START Extracted data
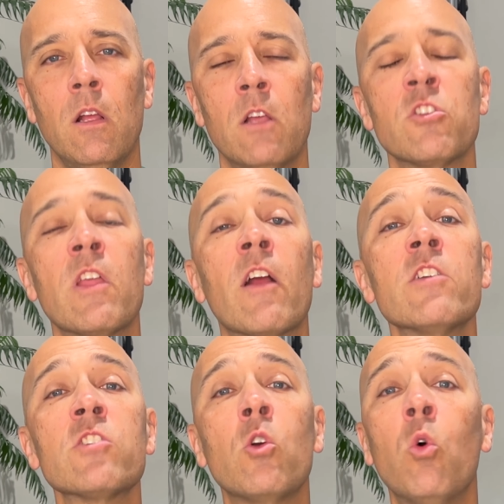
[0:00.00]
So there
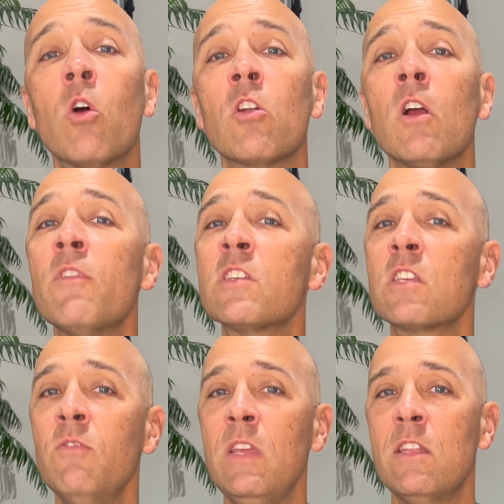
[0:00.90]
is a corner of this
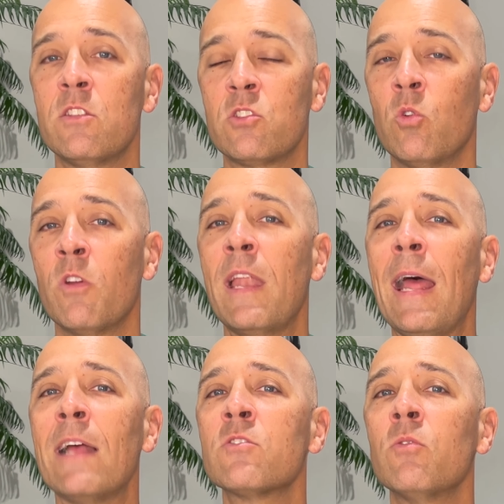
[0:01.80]
convenience store that
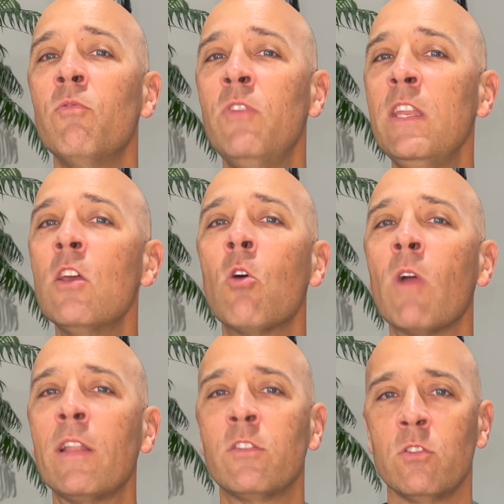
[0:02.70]
has video
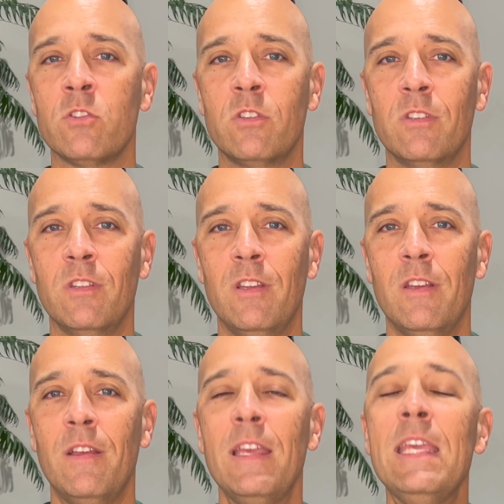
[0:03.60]
rentals.
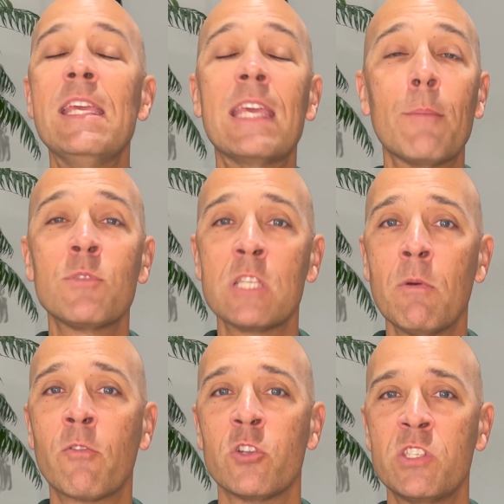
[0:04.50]
He kept some
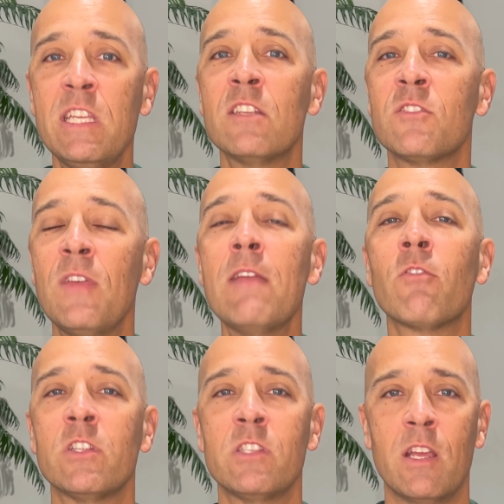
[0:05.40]
of Christina's
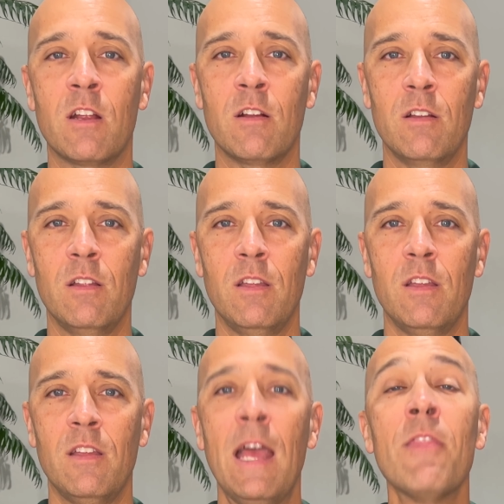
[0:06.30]
favorites there.
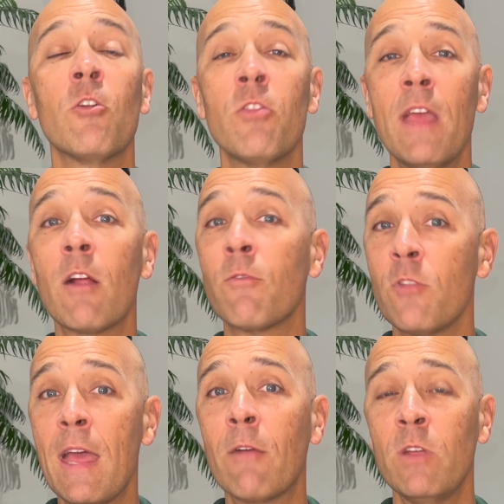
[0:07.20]
And they're there for
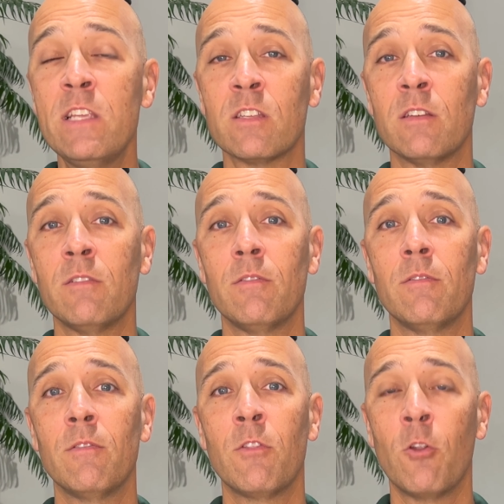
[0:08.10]
that reason.
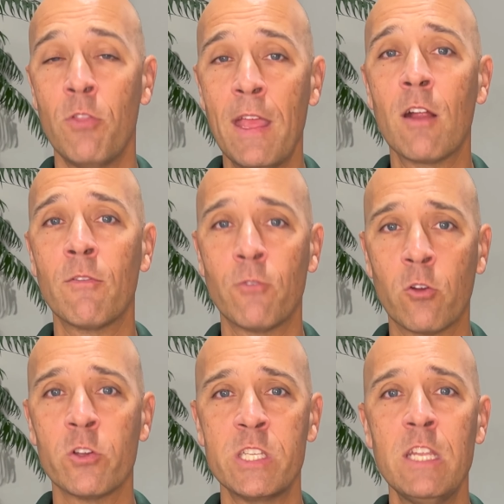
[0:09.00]
They're there for
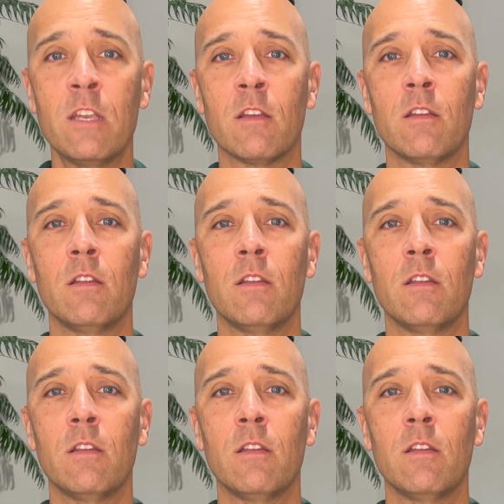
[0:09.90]
Christina.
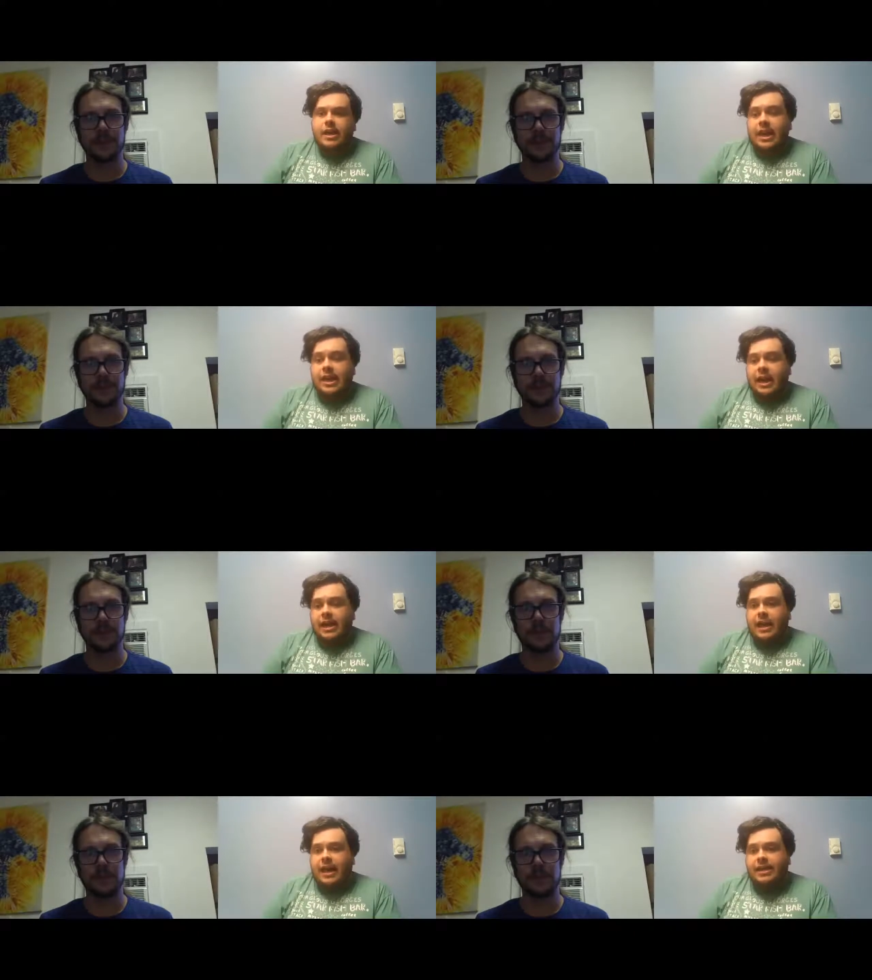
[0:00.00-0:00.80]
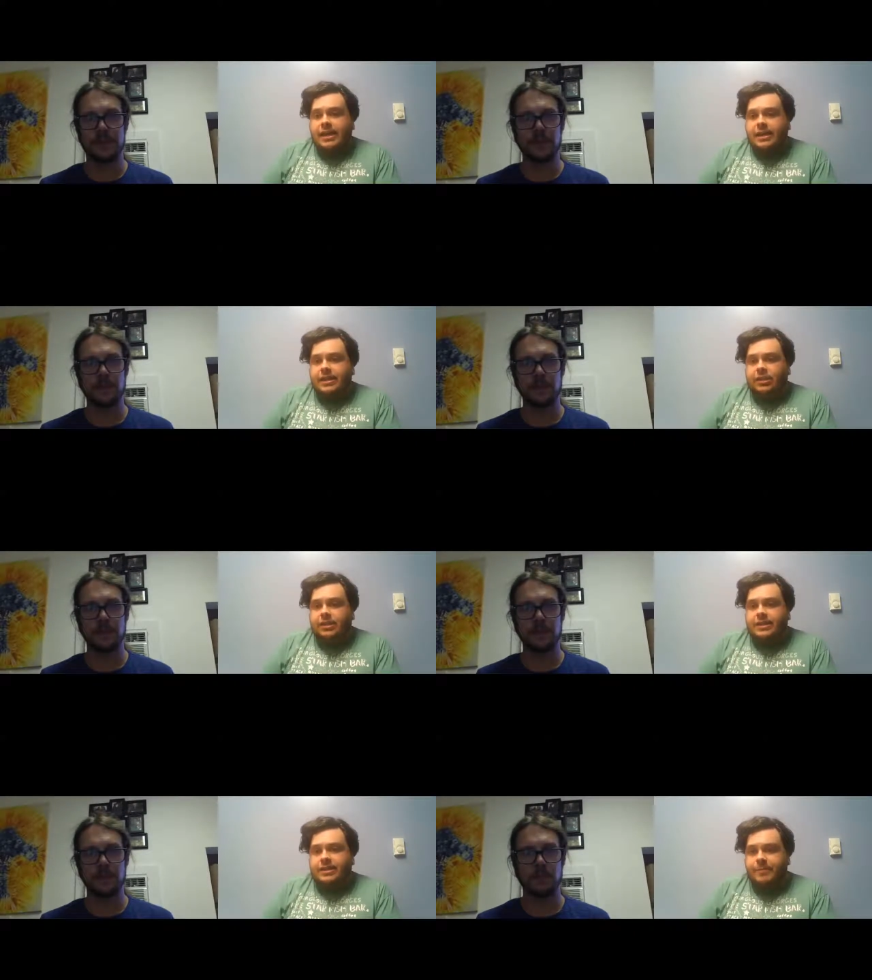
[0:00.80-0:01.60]
Speaker 1: And I, I think that there
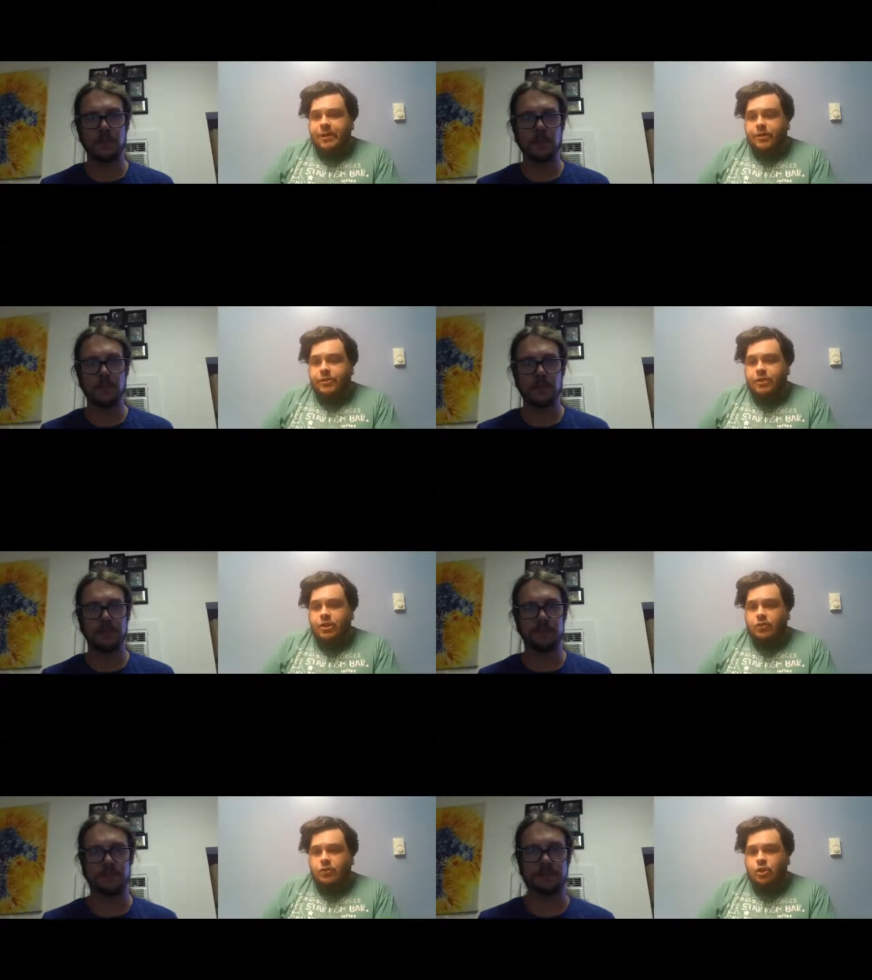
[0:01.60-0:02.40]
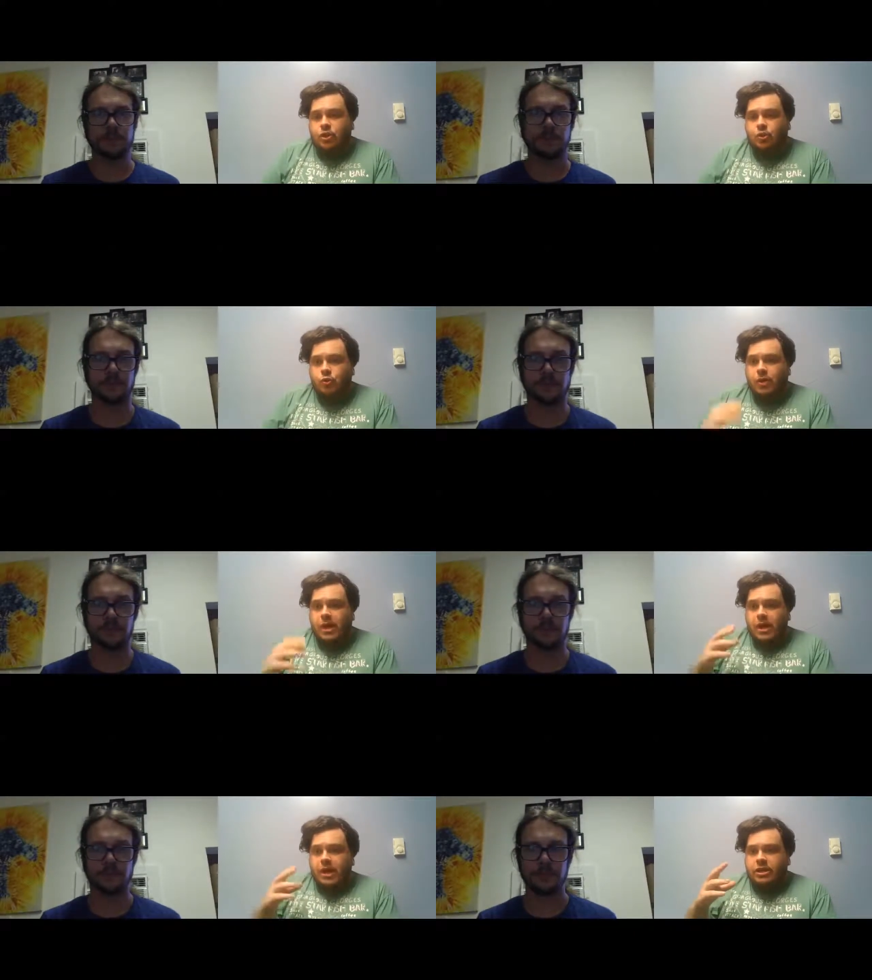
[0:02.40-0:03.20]
is something also to,
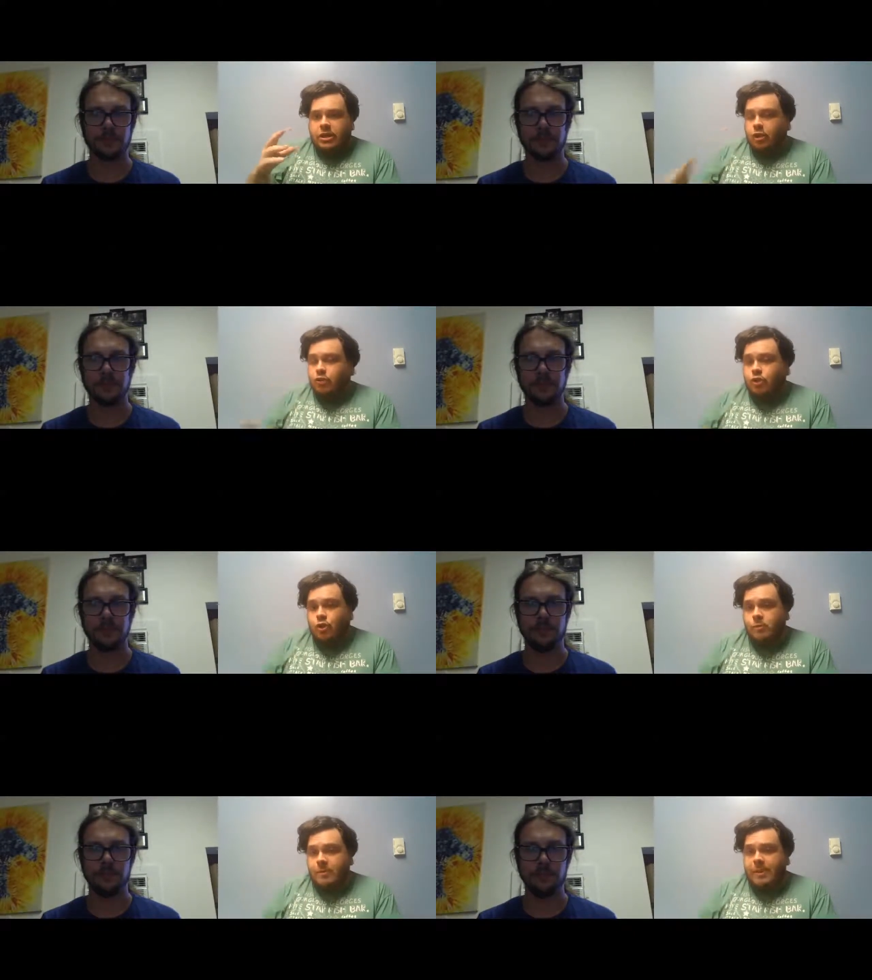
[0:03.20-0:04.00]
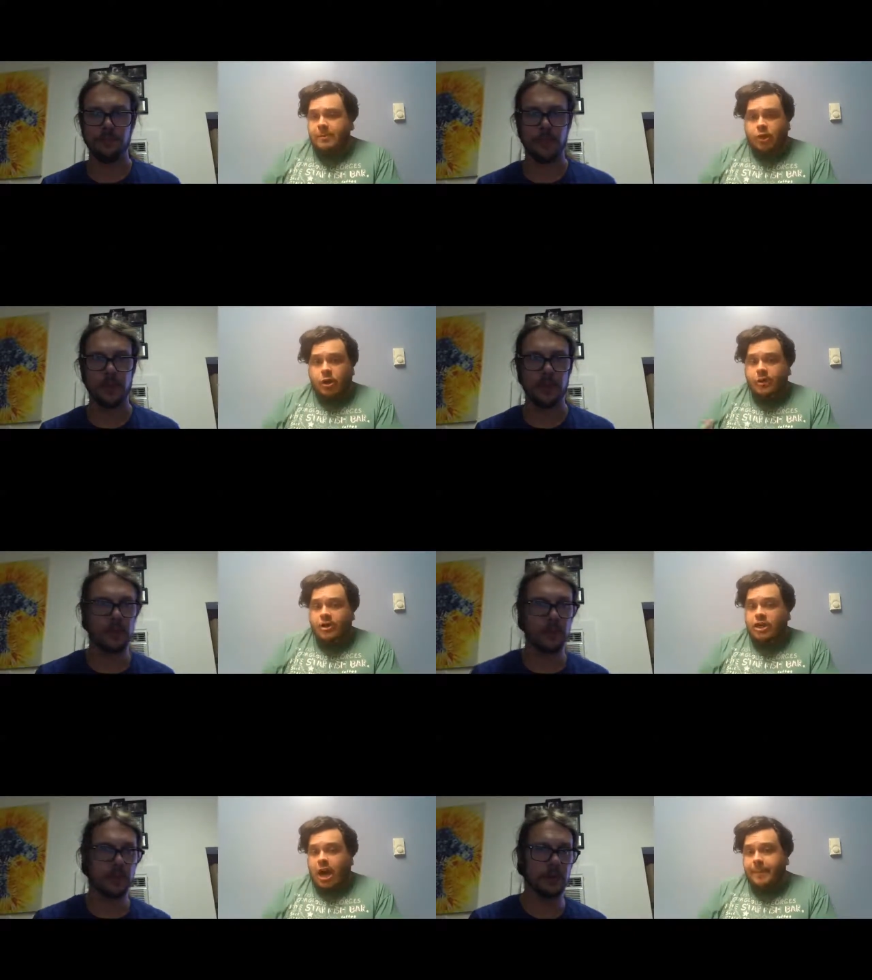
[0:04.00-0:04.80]
you know, two people going
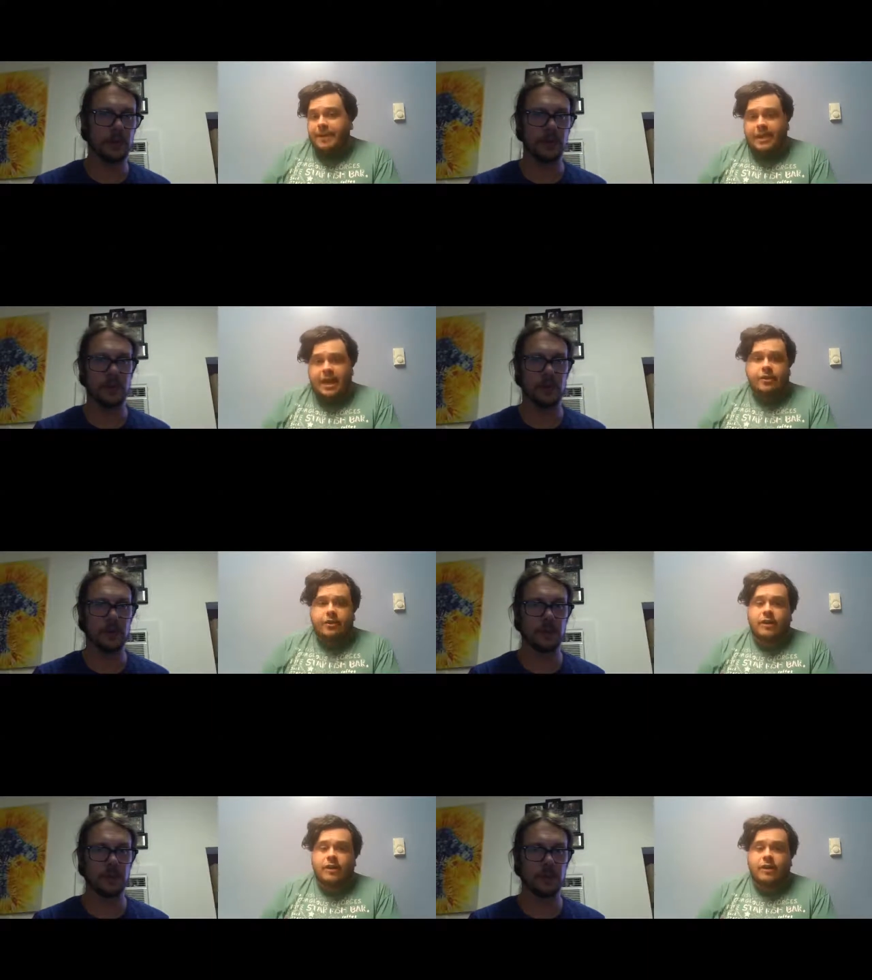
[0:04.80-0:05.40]
shopping together.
END Extracted data
* _What you should do_: The material is to be written out word for word, and the pictures are to be left out.

* _Exercise answer_:
[0:00.00]
So there
[0:00.90]
is a corner of this
[0:01.80]
convenience store that
[0:02.70]
has video
[0:03.60]
rentals.
[0:04.50]
He kept some
[0:05.40]
of Christina's
[0:06.30]
favorites there.
[0:07.20]
And they're there for
[0:08.10]
that reason.
[0:09.00]
They're there for
[0:09.90]
Christina.
[0:00.00-0:00.80]
[0:00.80-0:01.60]
Speaker 1: And I, I think that there
[0:01.60-0:02.40]
[0:02.40-0:03.20]
is something also to,
[0:03.20-0:04.00]
[0:04.00-0:04.80]
you know, two people going
[0:04.80-0:05.40]
shopping together.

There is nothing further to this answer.